Soldi facili, in un quartiere popoloso, che hanno consentito a molti giovani di vedere il proprio futuro in questo contesto come unica scelta di vita e percepire lo Stato lontano, assente, disinteressato.

Magari molti di loro arrotondavano lo stipendio dell’organizzazione criminale con il reddito di cittadinanza promesso e promosso a piene mani da Giuseppe Conte per raccattare qualche voto fra le fasce meno abbienti.

Lo accerteranno ora i carabinieri del nucleo Ispettorato del Lavoro ai quali sono stati trasmessi i nominativi dei 39 indagati, fra i quali non ci sono minorenni.

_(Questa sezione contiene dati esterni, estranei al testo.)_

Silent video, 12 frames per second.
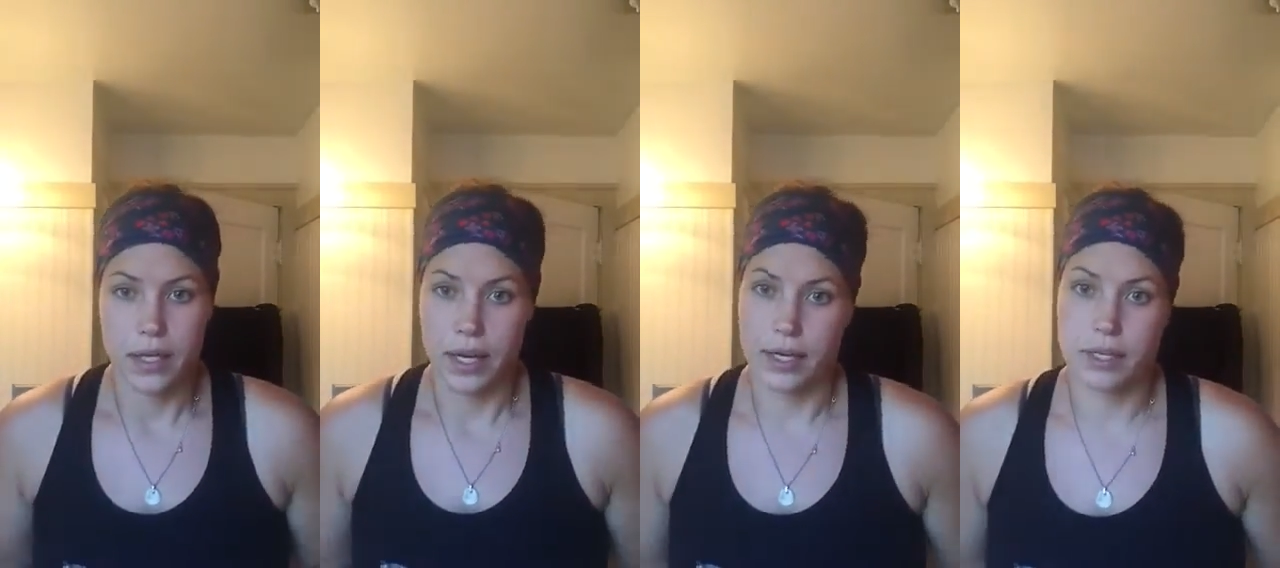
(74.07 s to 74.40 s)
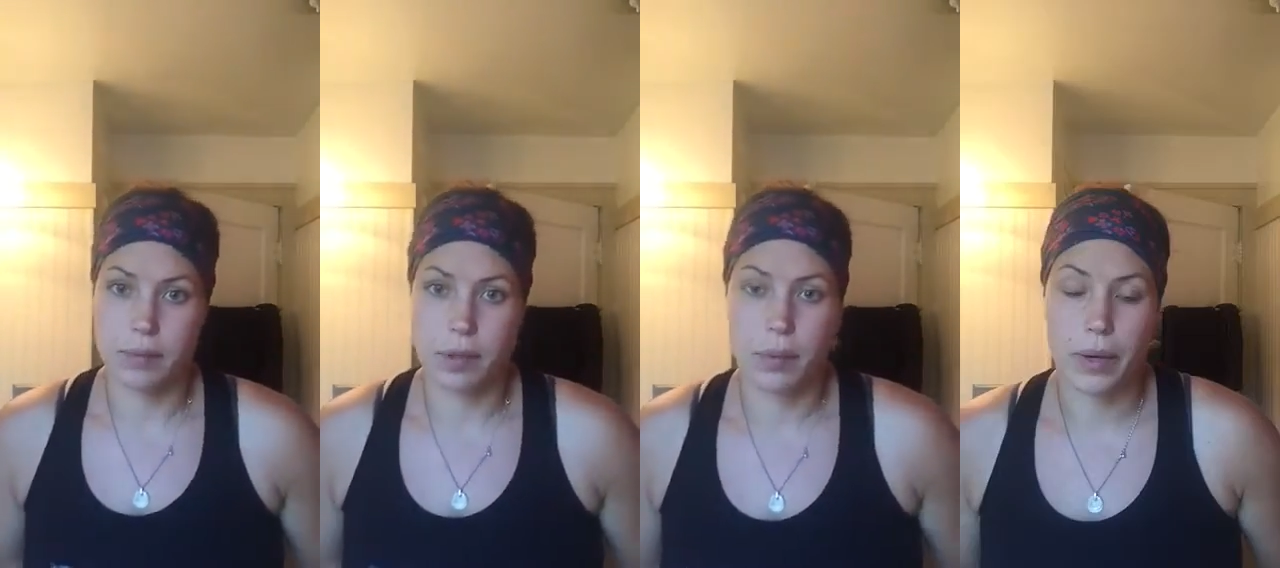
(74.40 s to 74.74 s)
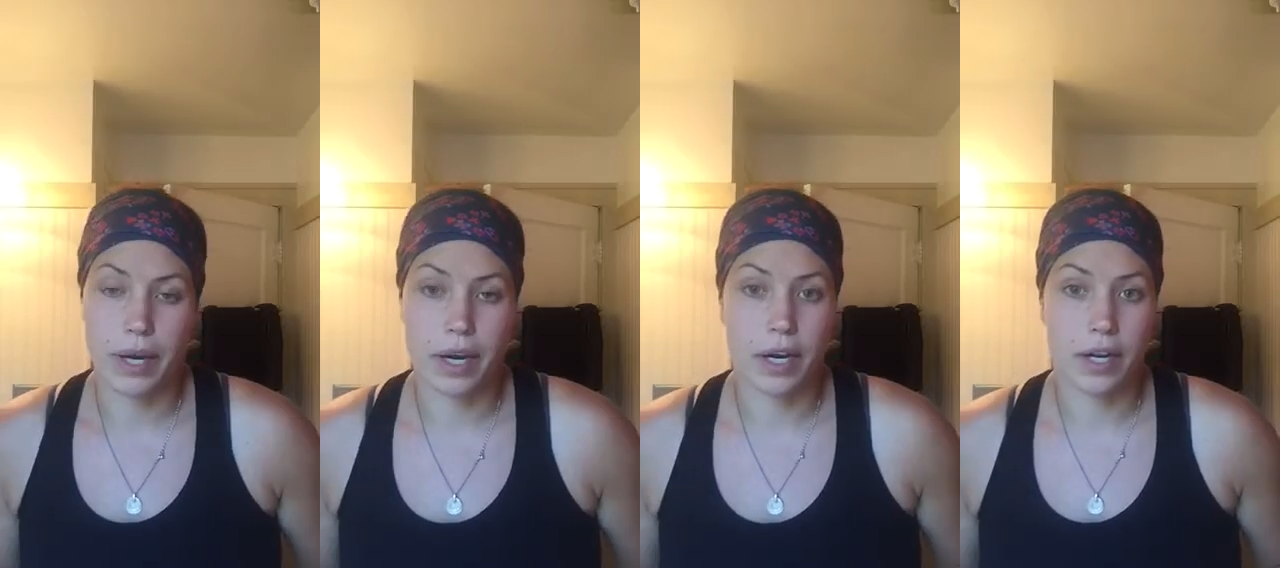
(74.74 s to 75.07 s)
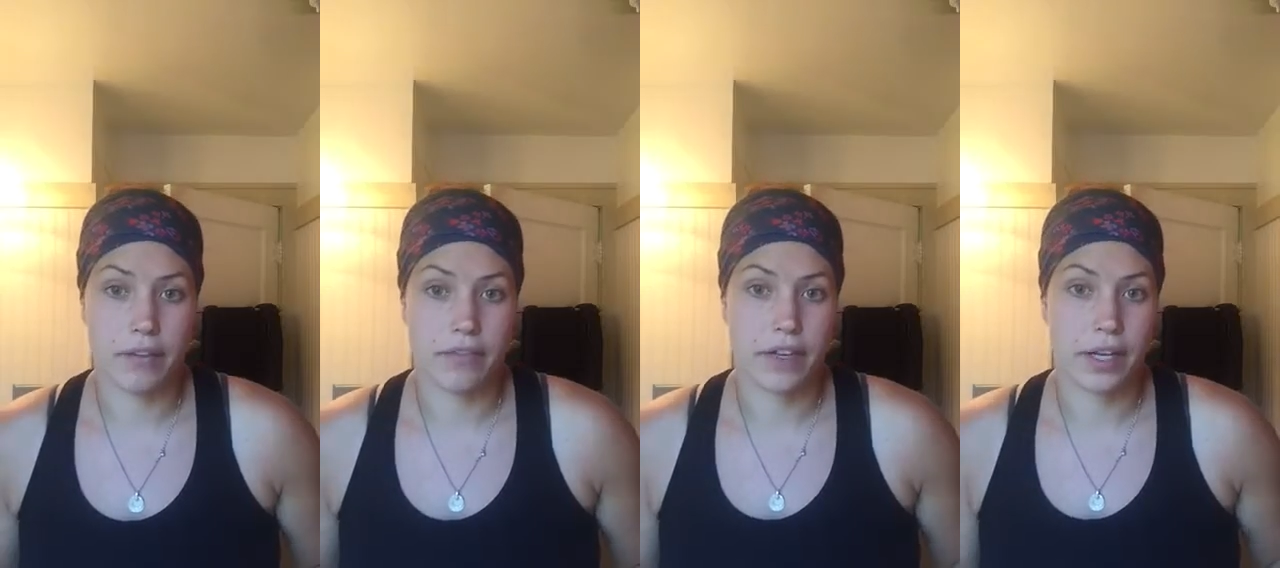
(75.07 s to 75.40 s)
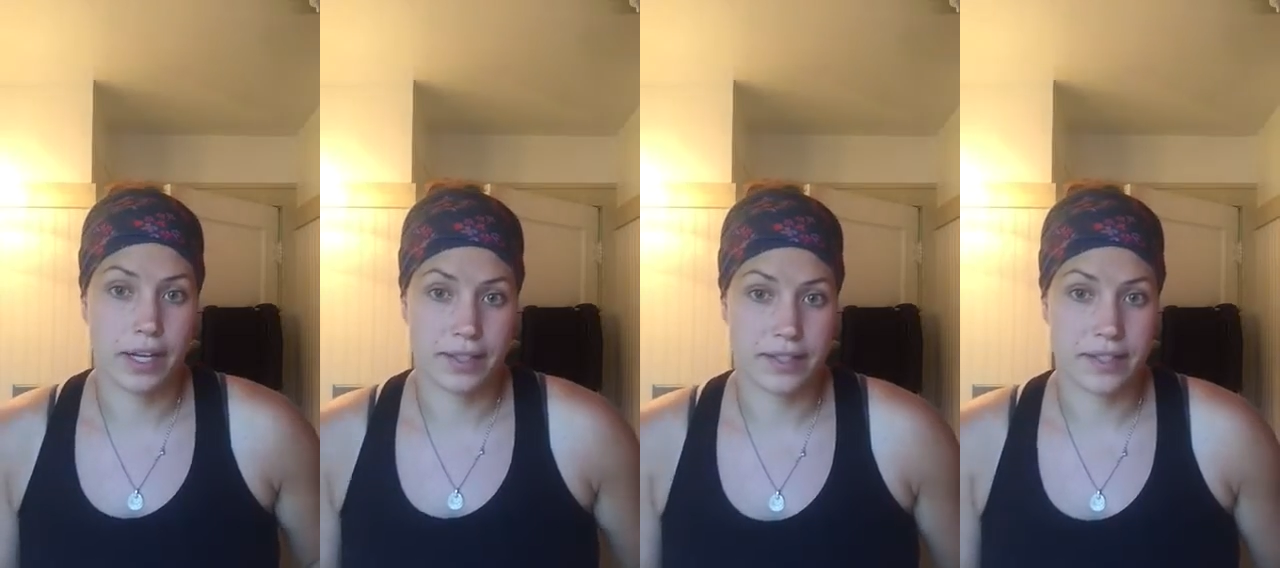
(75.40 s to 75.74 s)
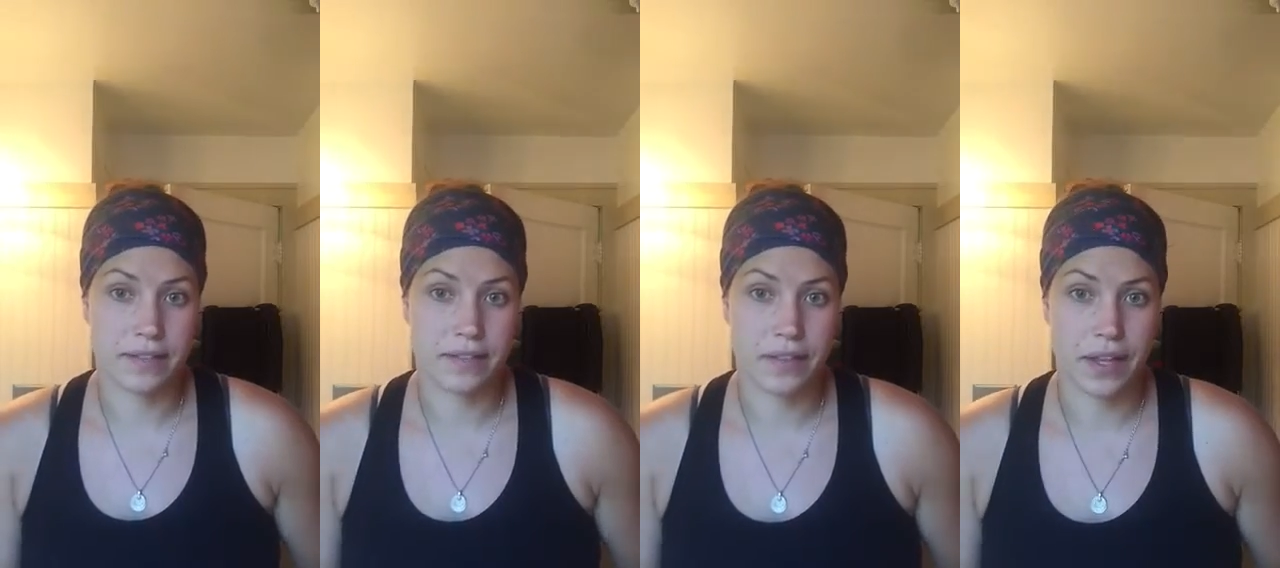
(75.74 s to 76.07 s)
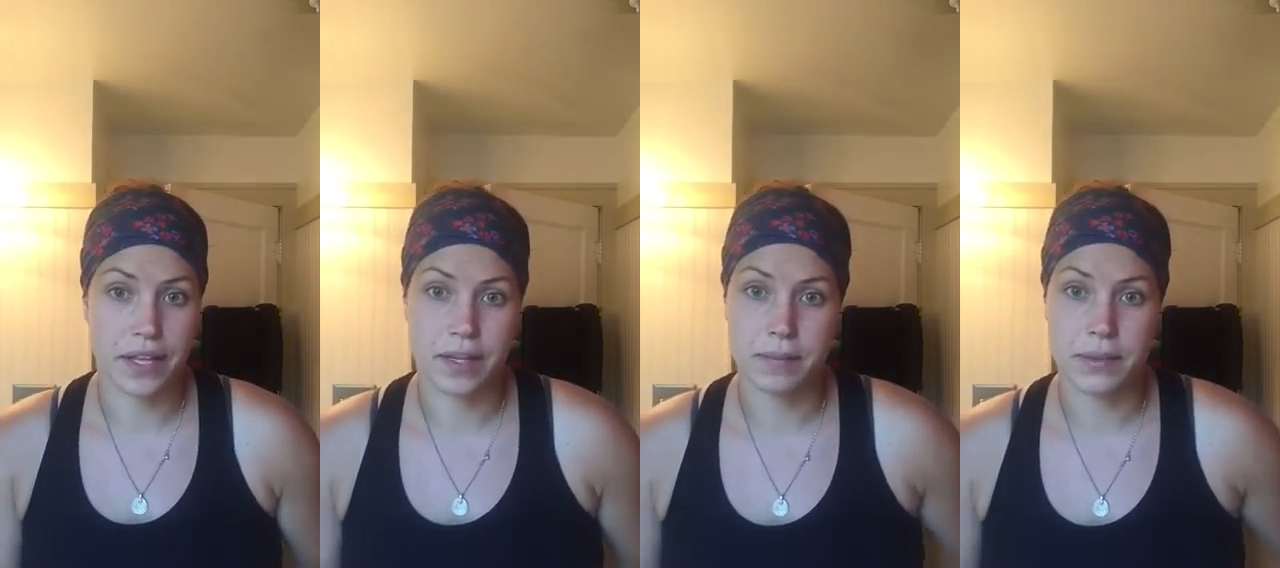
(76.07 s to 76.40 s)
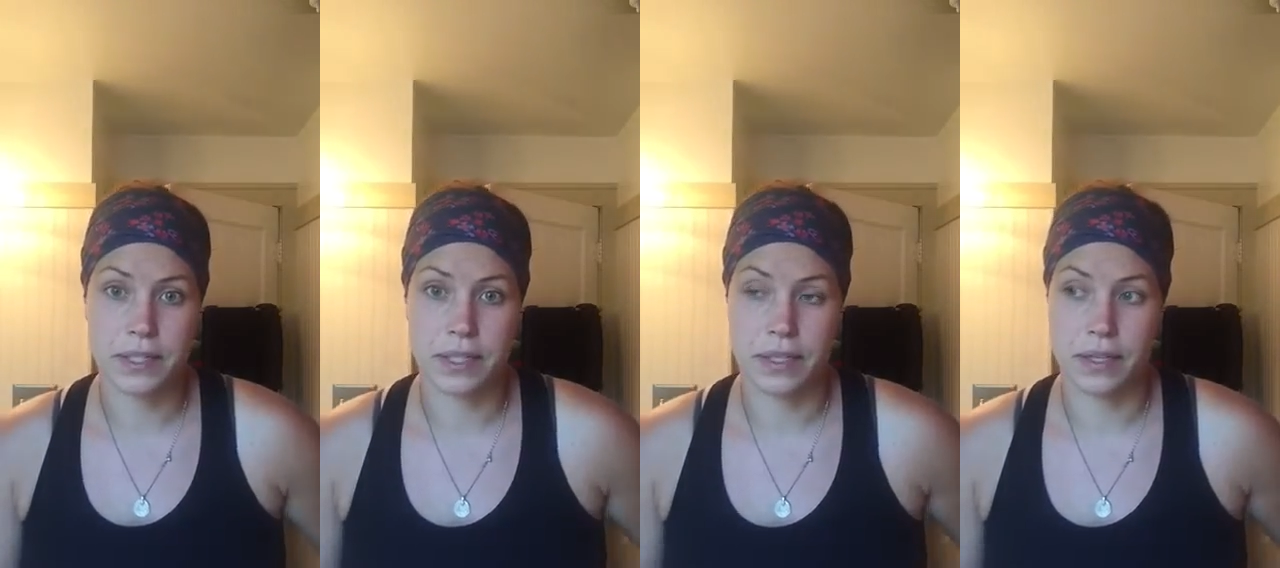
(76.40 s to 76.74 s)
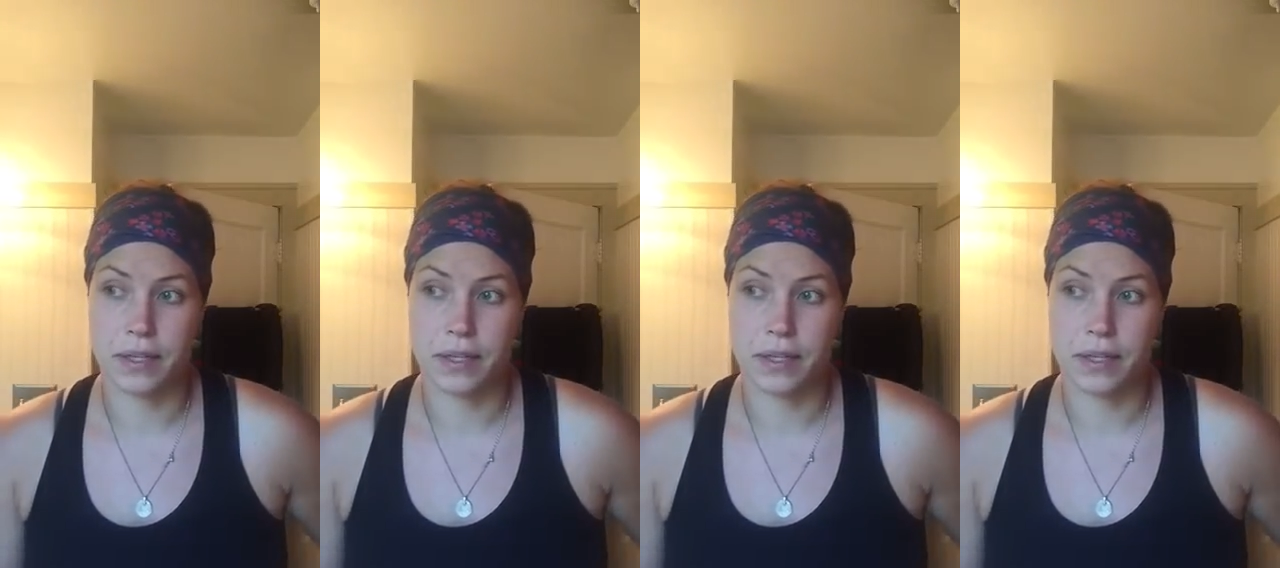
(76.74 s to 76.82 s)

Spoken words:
kind of beware. If it gets inflamed,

Incroceranno nomi e codici fiscali e si vedrà chi e quanti fra i 39 indagati percepivano il Reddito di Cittadinanza.

Quel che è certo è che lo spaccio rappresentava, per molte famiglie, una delle principali fonti di sostentamento.

Lo spaccio di fiumi di cocaina, crack, hashish e marijuana, avveniva nei pressi di piazzale Ignazio Calona, nel quartiere Speroneperiferia sud orientale della città, dove i clienti arrivavano dall’intera provincia. E dove i vertici dell’organizzazione – due secondo quanto ricostruito dagli investigatori dell’Arma – gestivano il rifornimento, l’organizzazione della piazza di spaccio e raccoglievano i proventi dell’attività con cadenza settimanale.

Le indagini hanno consentito di accertare che il gruppo criminale poteva contare anche sulla disponibilità di armi tanto che, nel corso dell’attività, è stata sequestrata una pistola clandestina calibro 7.65 perfettamente funzionante.